Instructions to follow:
Take the data below and extract the lines from the one with "[00:00:09.00 to 00:00:10.00]" to the one with "[00:00:01.64]", inclusive, exactly as written.

Collected data entries
- Opening Delimiter -

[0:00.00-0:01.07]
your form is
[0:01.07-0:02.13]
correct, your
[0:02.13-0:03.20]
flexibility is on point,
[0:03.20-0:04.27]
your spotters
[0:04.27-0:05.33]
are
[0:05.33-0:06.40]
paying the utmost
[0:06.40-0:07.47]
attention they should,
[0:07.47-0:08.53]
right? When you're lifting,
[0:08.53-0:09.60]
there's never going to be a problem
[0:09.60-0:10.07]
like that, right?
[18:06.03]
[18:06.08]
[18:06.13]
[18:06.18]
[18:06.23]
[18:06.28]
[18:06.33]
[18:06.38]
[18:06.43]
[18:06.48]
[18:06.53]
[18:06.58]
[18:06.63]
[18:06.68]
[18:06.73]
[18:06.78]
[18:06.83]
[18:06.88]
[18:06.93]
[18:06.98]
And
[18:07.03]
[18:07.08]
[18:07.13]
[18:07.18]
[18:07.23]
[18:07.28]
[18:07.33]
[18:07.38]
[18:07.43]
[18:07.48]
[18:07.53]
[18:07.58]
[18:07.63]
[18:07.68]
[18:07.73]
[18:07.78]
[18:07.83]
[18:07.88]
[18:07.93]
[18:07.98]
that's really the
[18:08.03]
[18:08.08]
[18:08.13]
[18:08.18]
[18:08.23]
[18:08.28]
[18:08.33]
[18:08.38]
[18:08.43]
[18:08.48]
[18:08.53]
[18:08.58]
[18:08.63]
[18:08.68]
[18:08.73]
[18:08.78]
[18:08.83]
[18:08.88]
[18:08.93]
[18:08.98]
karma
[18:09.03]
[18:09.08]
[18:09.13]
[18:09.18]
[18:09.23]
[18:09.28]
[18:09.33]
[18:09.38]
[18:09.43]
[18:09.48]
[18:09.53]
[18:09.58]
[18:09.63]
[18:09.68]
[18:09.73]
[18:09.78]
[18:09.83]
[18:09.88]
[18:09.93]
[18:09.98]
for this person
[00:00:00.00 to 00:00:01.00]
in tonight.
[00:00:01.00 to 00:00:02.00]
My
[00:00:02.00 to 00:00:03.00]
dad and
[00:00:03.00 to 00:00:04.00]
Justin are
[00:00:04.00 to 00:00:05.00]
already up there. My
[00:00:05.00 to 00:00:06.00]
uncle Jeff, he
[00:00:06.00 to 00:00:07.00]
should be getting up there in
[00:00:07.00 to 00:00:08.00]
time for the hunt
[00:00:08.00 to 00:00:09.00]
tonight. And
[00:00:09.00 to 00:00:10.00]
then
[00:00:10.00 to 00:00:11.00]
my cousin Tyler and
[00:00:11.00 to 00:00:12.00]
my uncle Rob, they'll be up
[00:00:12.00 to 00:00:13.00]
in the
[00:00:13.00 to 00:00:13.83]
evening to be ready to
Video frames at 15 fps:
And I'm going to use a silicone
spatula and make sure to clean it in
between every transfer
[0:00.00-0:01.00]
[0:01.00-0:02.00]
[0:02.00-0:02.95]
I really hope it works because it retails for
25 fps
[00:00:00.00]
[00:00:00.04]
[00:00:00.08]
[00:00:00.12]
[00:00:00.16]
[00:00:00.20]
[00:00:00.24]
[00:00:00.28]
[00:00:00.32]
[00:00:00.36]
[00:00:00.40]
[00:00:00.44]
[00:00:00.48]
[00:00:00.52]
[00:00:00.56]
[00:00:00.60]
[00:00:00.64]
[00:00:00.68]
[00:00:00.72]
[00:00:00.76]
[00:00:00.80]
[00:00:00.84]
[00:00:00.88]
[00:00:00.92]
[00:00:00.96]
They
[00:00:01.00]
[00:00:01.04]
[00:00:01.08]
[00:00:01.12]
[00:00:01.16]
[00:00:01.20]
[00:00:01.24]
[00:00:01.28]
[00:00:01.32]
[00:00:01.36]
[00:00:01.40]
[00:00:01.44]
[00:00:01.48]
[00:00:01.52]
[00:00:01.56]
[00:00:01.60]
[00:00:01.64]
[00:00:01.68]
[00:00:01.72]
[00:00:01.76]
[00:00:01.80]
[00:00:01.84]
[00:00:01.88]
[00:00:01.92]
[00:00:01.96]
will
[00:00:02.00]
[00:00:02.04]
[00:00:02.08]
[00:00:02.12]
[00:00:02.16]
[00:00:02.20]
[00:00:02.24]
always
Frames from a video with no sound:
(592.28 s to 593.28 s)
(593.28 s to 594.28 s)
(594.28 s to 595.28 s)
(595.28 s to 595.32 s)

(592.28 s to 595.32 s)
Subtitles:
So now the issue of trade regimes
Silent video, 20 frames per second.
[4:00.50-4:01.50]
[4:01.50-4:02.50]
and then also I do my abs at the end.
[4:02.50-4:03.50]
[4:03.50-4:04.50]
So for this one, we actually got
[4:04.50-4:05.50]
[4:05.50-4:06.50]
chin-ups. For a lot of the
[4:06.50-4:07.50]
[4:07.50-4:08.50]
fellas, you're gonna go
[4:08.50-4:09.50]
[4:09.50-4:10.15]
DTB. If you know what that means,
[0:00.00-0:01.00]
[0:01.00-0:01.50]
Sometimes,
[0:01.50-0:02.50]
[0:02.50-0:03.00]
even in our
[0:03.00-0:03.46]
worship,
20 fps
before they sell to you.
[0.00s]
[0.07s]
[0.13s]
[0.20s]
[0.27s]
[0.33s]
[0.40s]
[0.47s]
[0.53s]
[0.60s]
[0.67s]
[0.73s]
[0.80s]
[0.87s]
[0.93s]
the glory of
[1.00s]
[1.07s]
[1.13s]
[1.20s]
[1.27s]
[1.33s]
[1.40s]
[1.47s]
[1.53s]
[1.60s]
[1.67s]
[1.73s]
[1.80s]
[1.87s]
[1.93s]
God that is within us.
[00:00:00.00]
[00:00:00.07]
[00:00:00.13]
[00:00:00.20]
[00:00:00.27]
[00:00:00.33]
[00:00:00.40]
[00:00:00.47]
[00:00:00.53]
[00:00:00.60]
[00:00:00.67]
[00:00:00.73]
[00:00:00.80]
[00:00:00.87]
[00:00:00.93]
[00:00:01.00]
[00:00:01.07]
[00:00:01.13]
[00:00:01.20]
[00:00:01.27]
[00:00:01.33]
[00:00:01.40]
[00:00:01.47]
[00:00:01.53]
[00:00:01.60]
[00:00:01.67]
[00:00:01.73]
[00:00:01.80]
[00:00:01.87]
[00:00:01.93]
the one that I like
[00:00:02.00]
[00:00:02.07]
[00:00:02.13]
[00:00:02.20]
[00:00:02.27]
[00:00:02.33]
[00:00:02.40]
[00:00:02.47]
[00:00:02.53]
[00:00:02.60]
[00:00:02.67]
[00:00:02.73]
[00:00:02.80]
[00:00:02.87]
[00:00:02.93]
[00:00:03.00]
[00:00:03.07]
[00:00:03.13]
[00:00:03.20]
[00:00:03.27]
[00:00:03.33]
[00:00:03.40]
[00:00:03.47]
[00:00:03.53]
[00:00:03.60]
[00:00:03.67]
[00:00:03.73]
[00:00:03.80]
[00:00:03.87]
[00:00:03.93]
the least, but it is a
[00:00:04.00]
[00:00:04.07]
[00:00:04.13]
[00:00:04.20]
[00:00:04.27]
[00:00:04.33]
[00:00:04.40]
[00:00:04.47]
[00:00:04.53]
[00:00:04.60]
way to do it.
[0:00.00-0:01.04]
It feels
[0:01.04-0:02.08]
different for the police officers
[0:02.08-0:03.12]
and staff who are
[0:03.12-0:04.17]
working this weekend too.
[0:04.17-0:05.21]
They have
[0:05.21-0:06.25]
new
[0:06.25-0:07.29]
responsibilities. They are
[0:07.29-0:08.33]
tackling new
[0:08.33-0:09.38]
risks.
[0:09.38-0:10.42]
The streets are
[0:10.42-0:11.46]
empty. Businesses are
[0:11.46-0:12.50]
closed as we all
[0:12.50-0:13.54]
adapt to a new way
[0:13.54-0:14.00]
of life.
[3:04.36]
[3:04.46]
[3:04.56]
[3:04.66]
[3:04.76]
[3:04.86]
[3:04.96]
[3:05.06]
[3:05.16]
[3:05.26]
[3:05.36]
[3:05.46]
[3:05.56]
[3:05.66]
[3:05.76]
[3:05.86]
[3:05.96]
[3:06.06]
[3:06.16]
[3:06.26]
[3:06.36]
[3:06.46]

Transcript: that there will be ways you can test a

- Closing Delimiter -

Solution to the problem:
[00:00:09.00 to 00:00:10.00]
then
[00:00:10.00 to 00:00:11.00]
my cousin Tyler and
[00:00:11.00 to 00:00:12.00]
my uncle Rob, they'll be up
[00:00:12.00 to 00:00:13.00]
in the
[00:00:13.00 to 00:00:13.83]
evening to be ready to
Video frames at 15 fps:
And I'm going to use a silicone
spatula and make sure to clean it in
between every transfer
[0:00.00-0:01.00]
[0:01.00-0:02.00]
[0:02.00-0:02.95]
I really hope it works because it retails for
25 fps
[00:00:00.00]
[00:00:00.04]
[00:00:00.08]
[00:00:00.12]
[00:00:00.16]
[00:00:00.20]
[00:00:00.24]
[00:00:00.28]
[00:00:00.32]
[00:00:00.36]
[00:00:00.40]
[00:00:00.44]
[00:00:00.48]
[00:00:00.52]
[00:00:00.56]
[00:00:00.60]
[00:00:00.64]
[00:00:00.68]
[00:00:00.72]
[00:00:00.76]
[00:00:00.80]
[00:00:00.84]
[00:00:00.88]
[00:00:00.92]
[00:00:00.96]
They
[00:00:01.00]
[00:00:01.04]
[00:00:01.08]
[00:00:01.12]
[00:00:01.16]
[00:00:01.20]
[00:00:01.24]
[00:00:01.28]
[00:00:01.32]
[00:00:01.36]
[00:00:01.40]
[00:00:01.44]
[00:00:01.48]
[00:00:01.52]
[00:00:01.56]
[00:00:01.60]
[00:00:01.64]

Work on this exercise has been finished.